Laurielle Kelly Feuzeu Mekoue¹, Vrishak Duriseti¹, Libby Kotei-Fearon¹, Natalie Chace¹, Jeffrey Moher¹; ¹Connecticut College

We examined the relationship between visual search and working memory, particularly focusing on quitting behavior when performing visual search while simultaneously holding information in working memory. Study participants completed an online task with two parts. First, participants were shown one (low-load), two (medium-load), or four (high-load) colored squares. Then, they completed a visual search task where they searched for a vertical blue line target among slanted lines. Targets were present on a randomly selected half of all trials. Finally, they were asked to indicate whether a single square matched the color and location of one of the squares that was previously presented. We hypothesized that when participants have higher working memory loads, they will reach their decision threshold quickly during search, resulting in shorter response times and an increased amount of miss errors. As expected, we observed that as working memory load increased from one to two to four squares, memory accuracy significantly dropped from approximately 90% with 1 square to 70% with 4 squares. Miss rates in search also increased with higher working memory loads, which would be consistent with early quitting. However, on target-absent trials, reaction time increased from 2.44 seconds (s) with 1 square to 2.53 s with 2 squares, then spiking to 2.98 s with 4 squares.
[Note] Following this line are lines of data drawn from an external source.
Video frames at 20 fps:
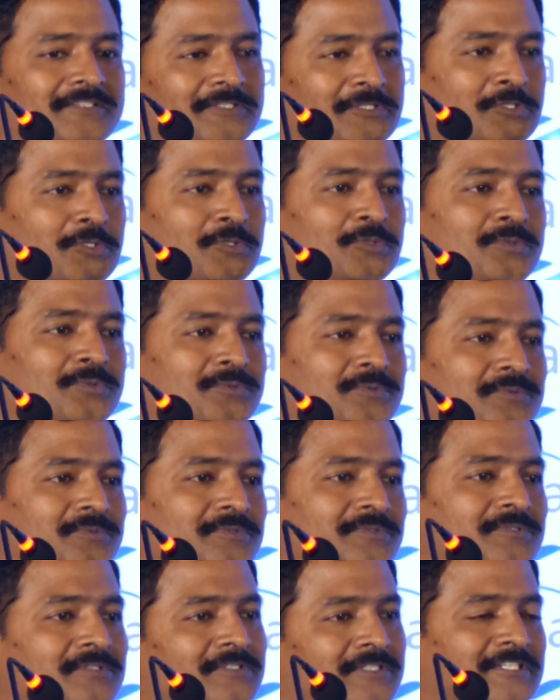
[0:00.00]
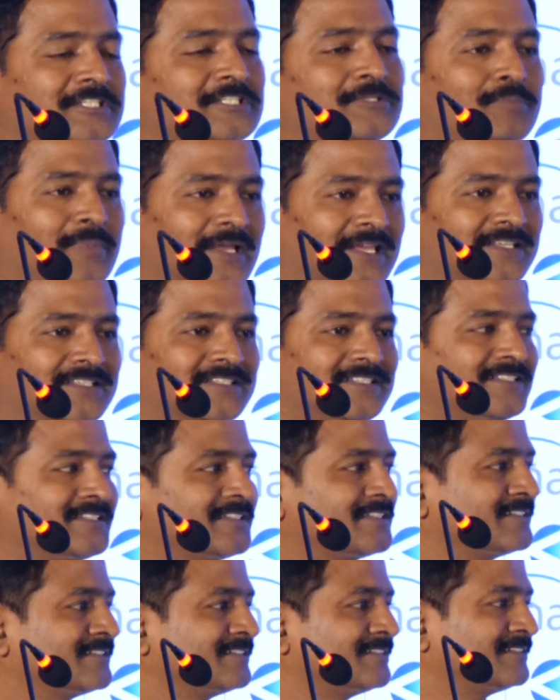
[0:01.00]
through space,
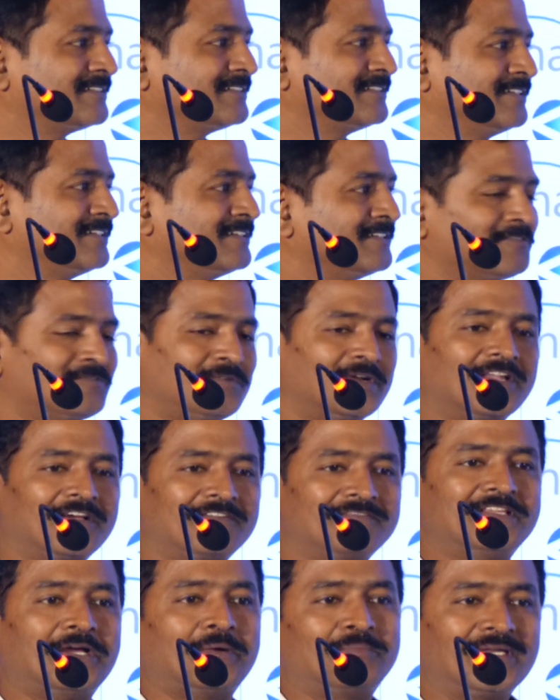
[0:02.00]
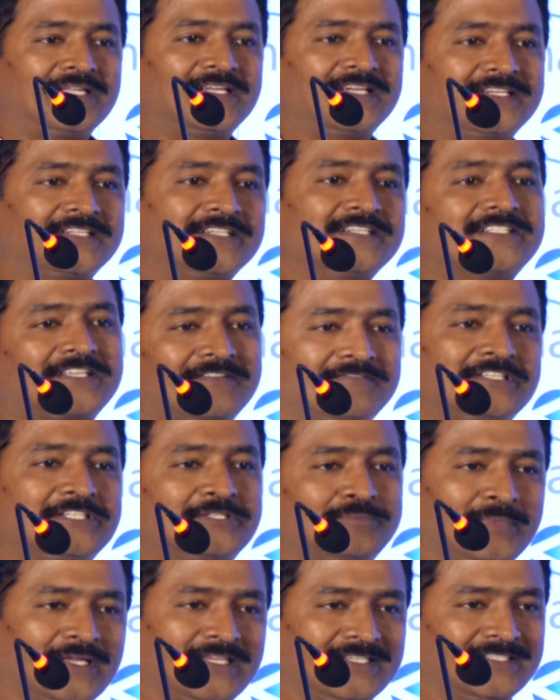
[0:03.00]
one of the applications of the
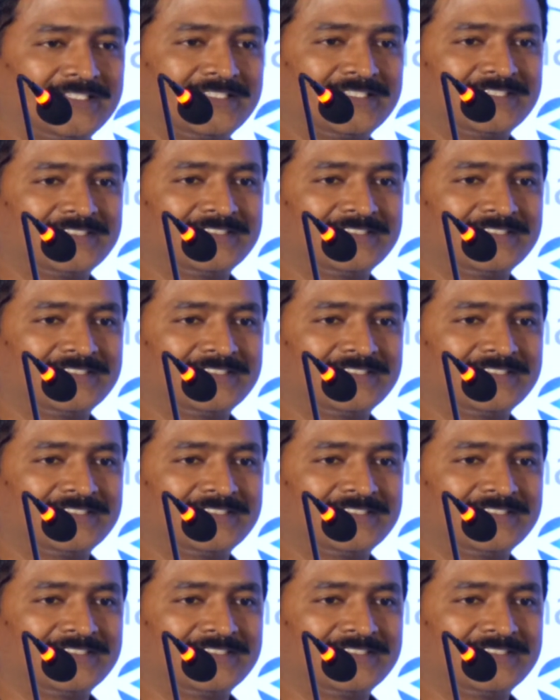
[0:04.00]
space.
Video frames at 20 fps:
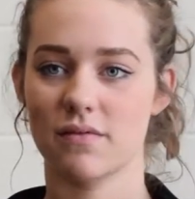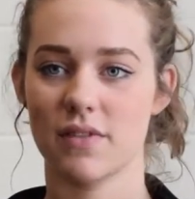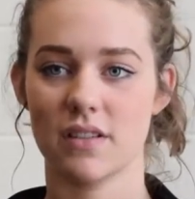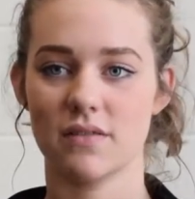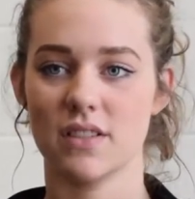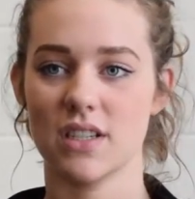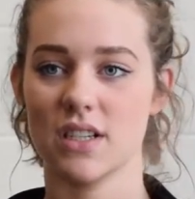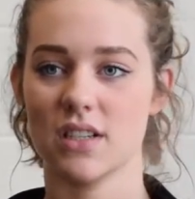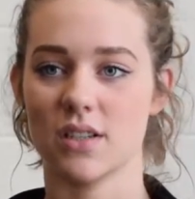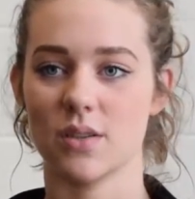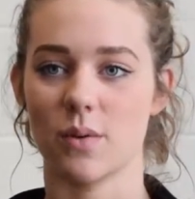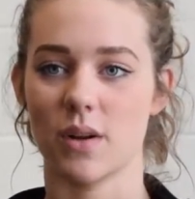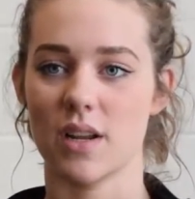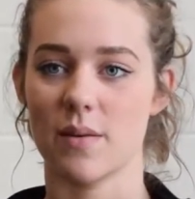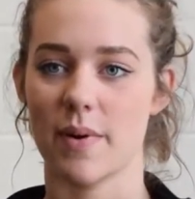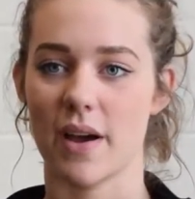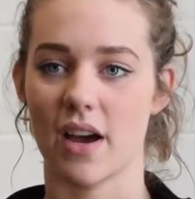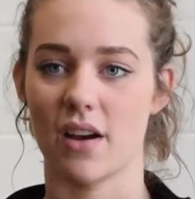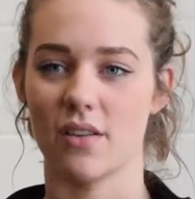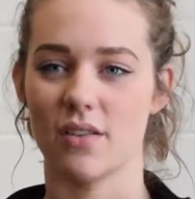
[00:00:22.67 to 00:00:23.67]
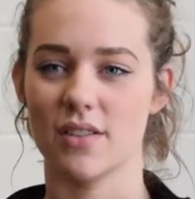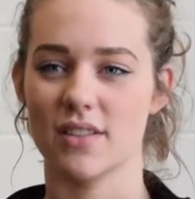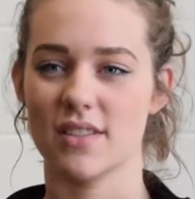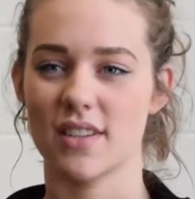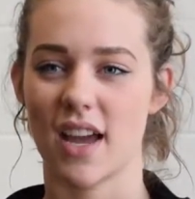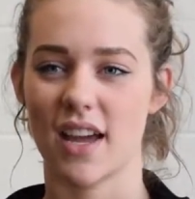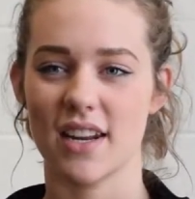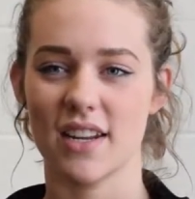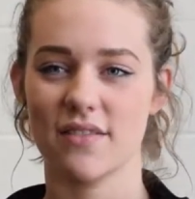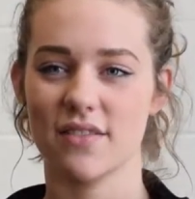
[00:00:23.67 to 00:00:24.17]
15 to 20 pounds,
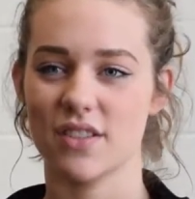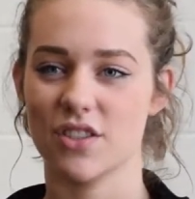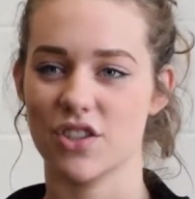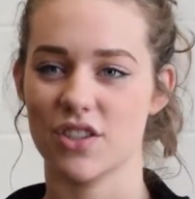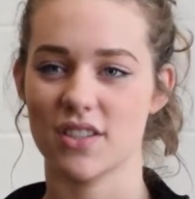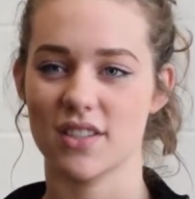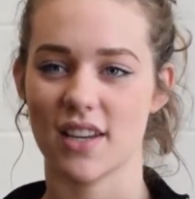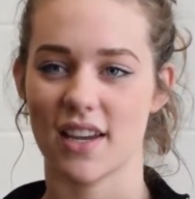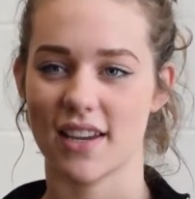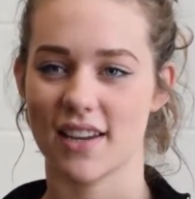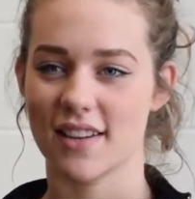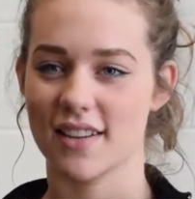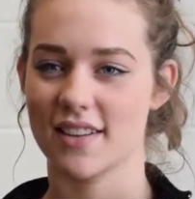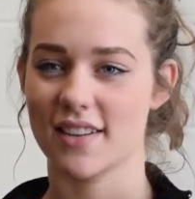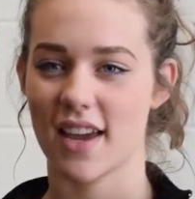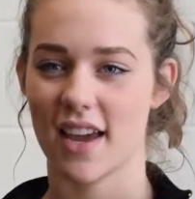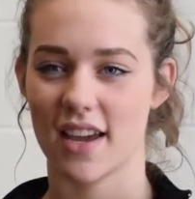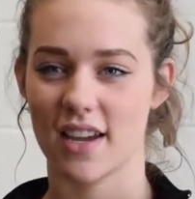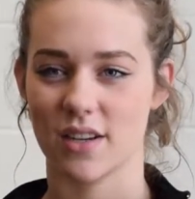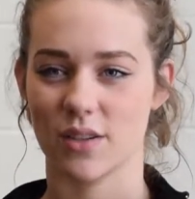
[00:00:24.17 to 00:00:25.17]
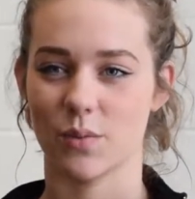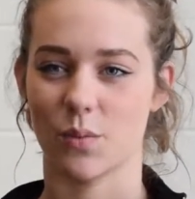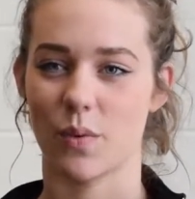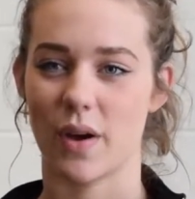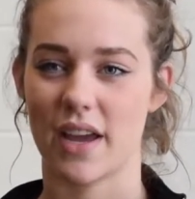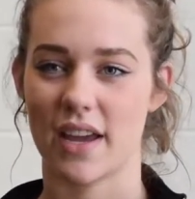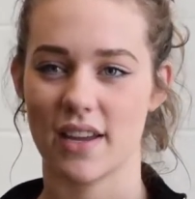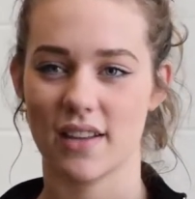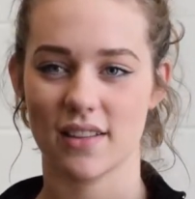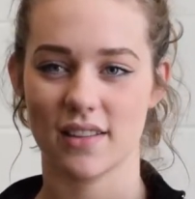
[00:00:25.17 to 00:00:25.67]
not even just like gained
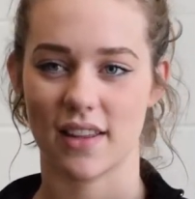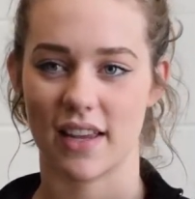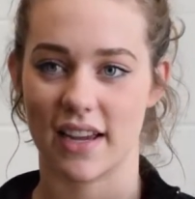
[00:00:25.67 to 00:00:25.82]
weight.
This result is not consistent with early quitting with high working memory loads, but may support the idea that increasing memory load generally disrupts search, as more time was taken to search and more errors were made. This is consistent with shared cognitive resources between the two tasks but not consistent with our initial hypothesis that increasing working memory load would decrease search time. This data provides an understanding of how multitasking impairs decision-making by influencing the relationship between working memory, distractor suppression, and visual search.

Acknowledgements: This work was supported by the National Science Foundation Grant BCS-2218384 to JM.